### WHAT TO PRODUCE:
Only the images are to be dropped; the records themselves must be repeated exactly.

------------------------------------

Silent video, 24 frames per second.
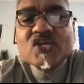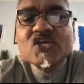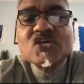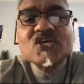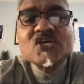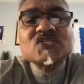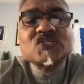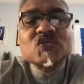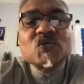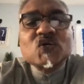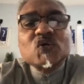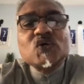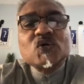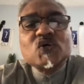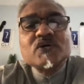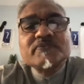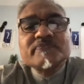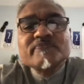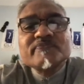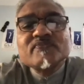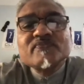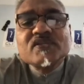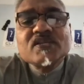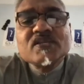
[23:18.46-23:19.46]

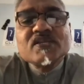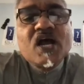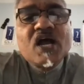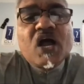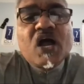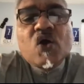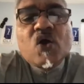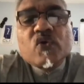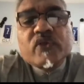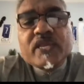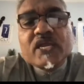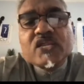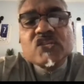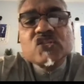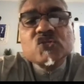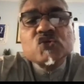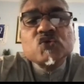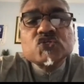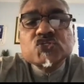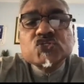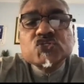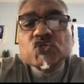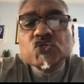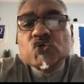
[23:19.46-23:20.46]
So, how can you
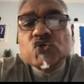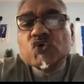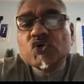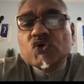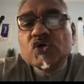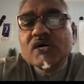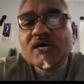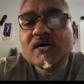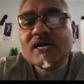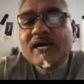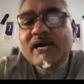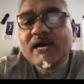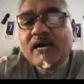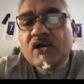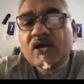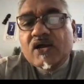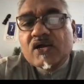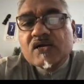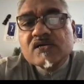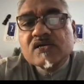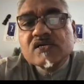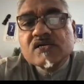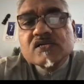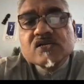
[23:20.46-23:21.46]
show
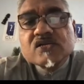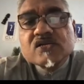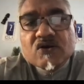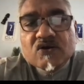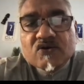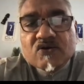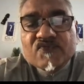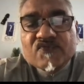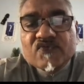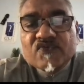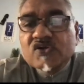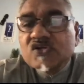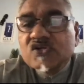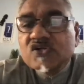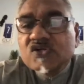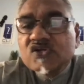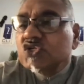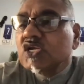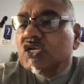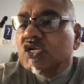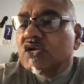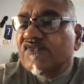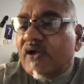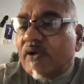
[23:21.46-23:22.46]
love to
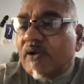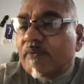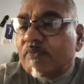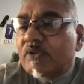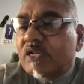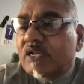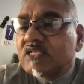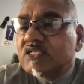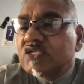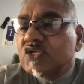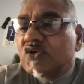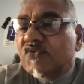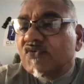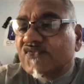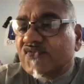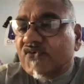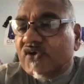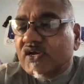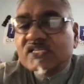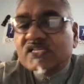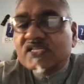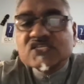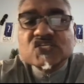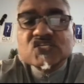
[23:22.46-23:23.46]
your family, to your
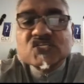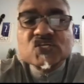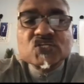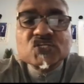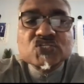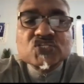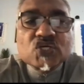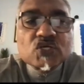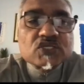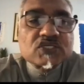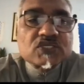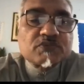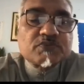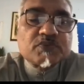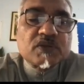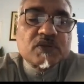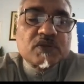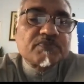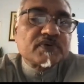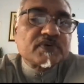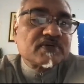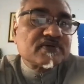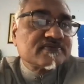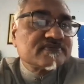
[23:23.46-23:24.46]
friends, to your church
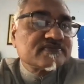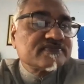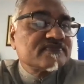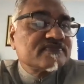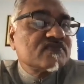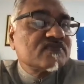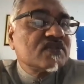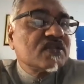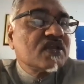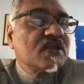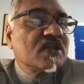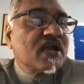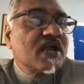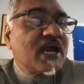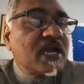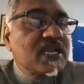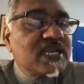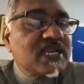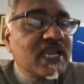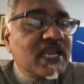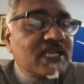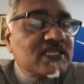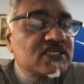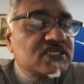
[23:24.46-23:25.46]
people? I'd
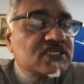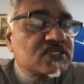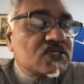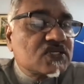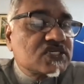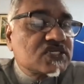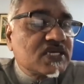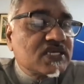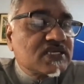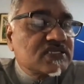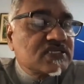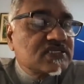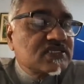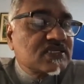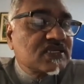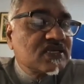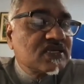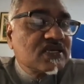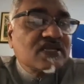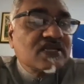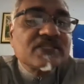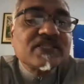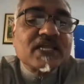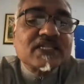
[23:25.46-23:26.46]
like to suggest
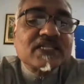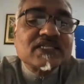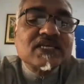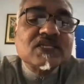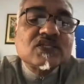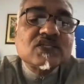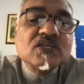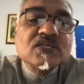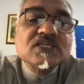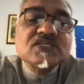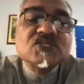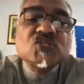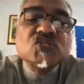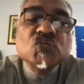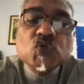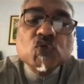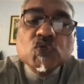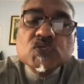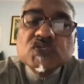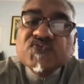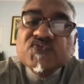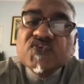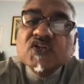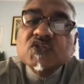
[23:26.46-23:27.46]
that it is
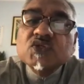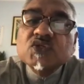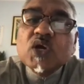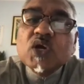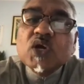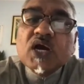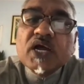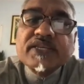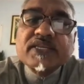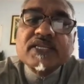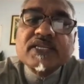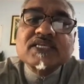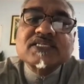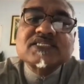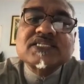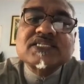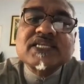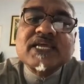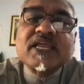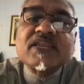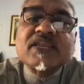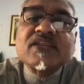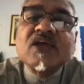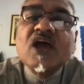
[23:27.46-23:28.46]
useful to
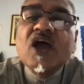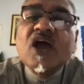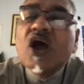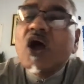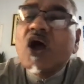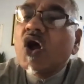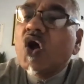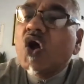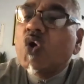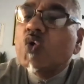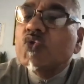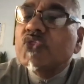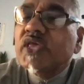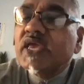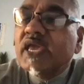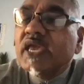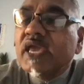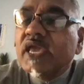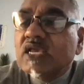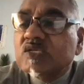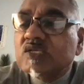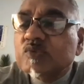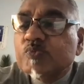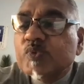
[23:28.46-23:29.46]
understand how they
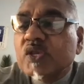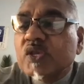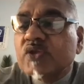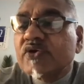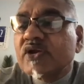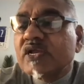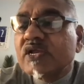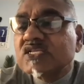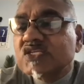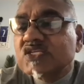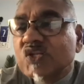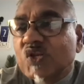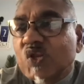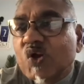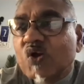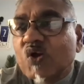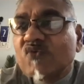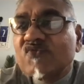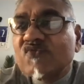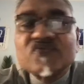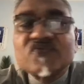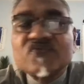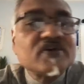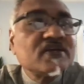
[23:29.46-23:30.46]
experience
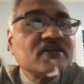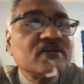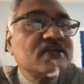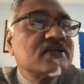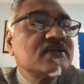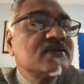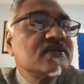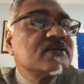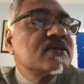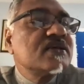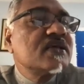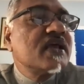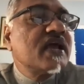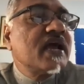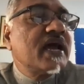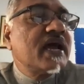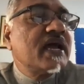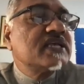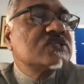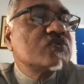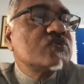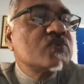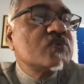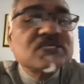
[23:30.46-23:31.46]
love
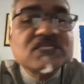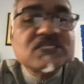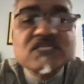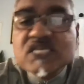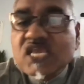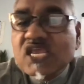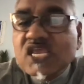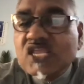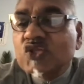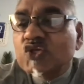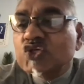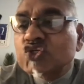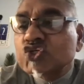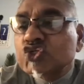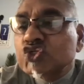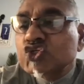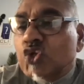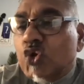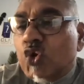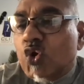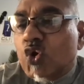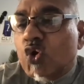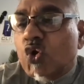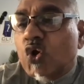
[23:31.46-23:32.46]
as we seek to
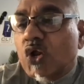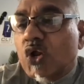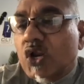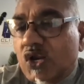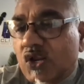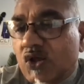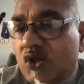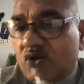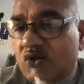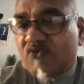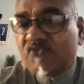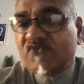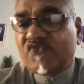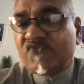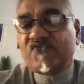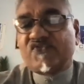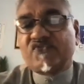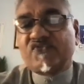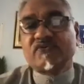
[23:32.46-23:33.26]
show love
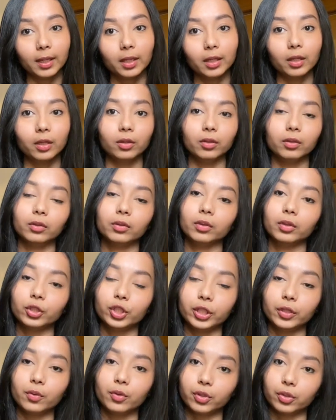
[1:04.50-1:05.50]
and
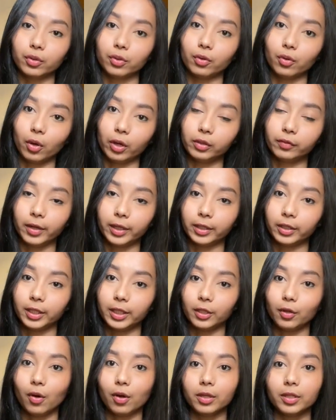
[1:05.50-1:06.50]
she goes to the Royal
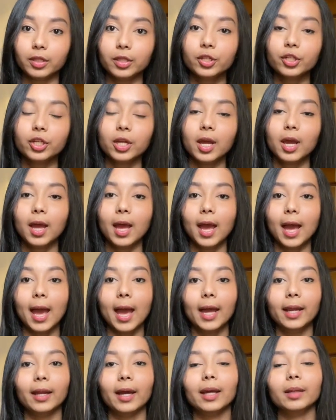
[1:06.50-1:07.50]
Veterinary College,
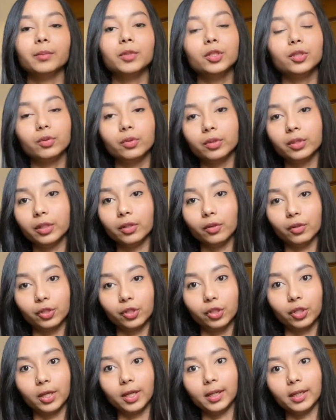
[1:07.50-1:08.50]
and I'm a student in
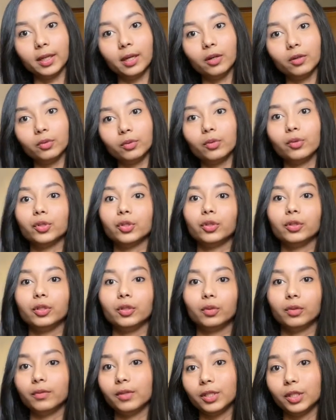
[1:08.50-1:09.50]
Australia who goes to the
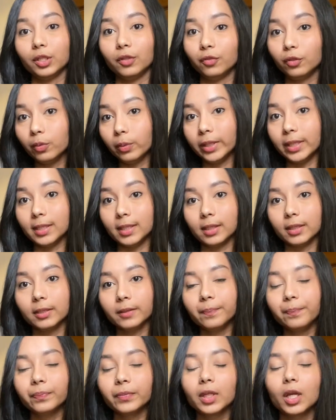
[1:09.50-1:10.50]
University of
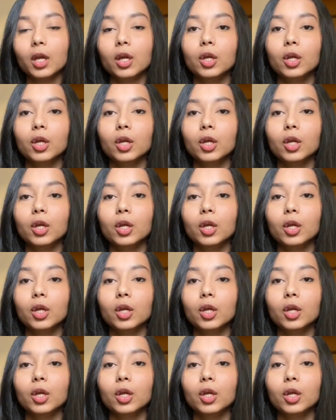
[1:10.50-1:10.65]
Queensland.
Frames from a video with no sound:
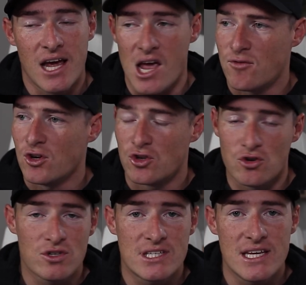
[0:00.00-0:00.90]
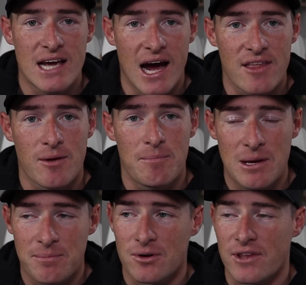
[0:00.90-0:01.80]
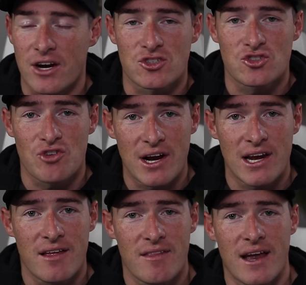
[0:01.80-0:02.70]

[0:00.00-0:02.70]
If you do see other people that are struggling and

------------------------------------

### YOUR RESPONSE:
Silent video, 24 frames per second.
[23:18.46-23:19.46]

[23:19.46-23:20.46]
So, how can you
[23:20.46-23:21.46]
show
[23:21.46-23:22.46]
love to
[23:22.46-23:23.46]
your family, to your
[23:23.46-23:24.46]
friends, to your church
[23:24.46-23:25.46]
people? I'd
[23:25.46-23:26.46]
like to suggest
[23:26.46-23:27.46]
that it is
[23:27.46-23:28.46]
useful to
[23:28.46-23:29.46]
understand how they
[23:29.46-23:30.46]
experience
[23:30.46-23:31.46]
love
[23:31.46-23:32.46]
as we seek to
[23:32.46-23:33.26]
show love
[1:04.50-1:05.50]
and
[1:05.50-1:06.50]
she goes to the Royal
[1:06.50-1:07.50]
Veterinary College,
[1:07.50-1:08.50]
and I'm a student in
[1:08.50-1:09.50]
Australia who goes to the
[1:09.50-1:10.50]
University of
[1:10.50-1:10.65]
Queensland.
Frames from a video with no sound:
[0:00.00-0:00.90]
[0:00.90-0:01.80]
[0:01.80-0:02.70]

[0:00.00-0:02.70]
If you do see other people that are struggling and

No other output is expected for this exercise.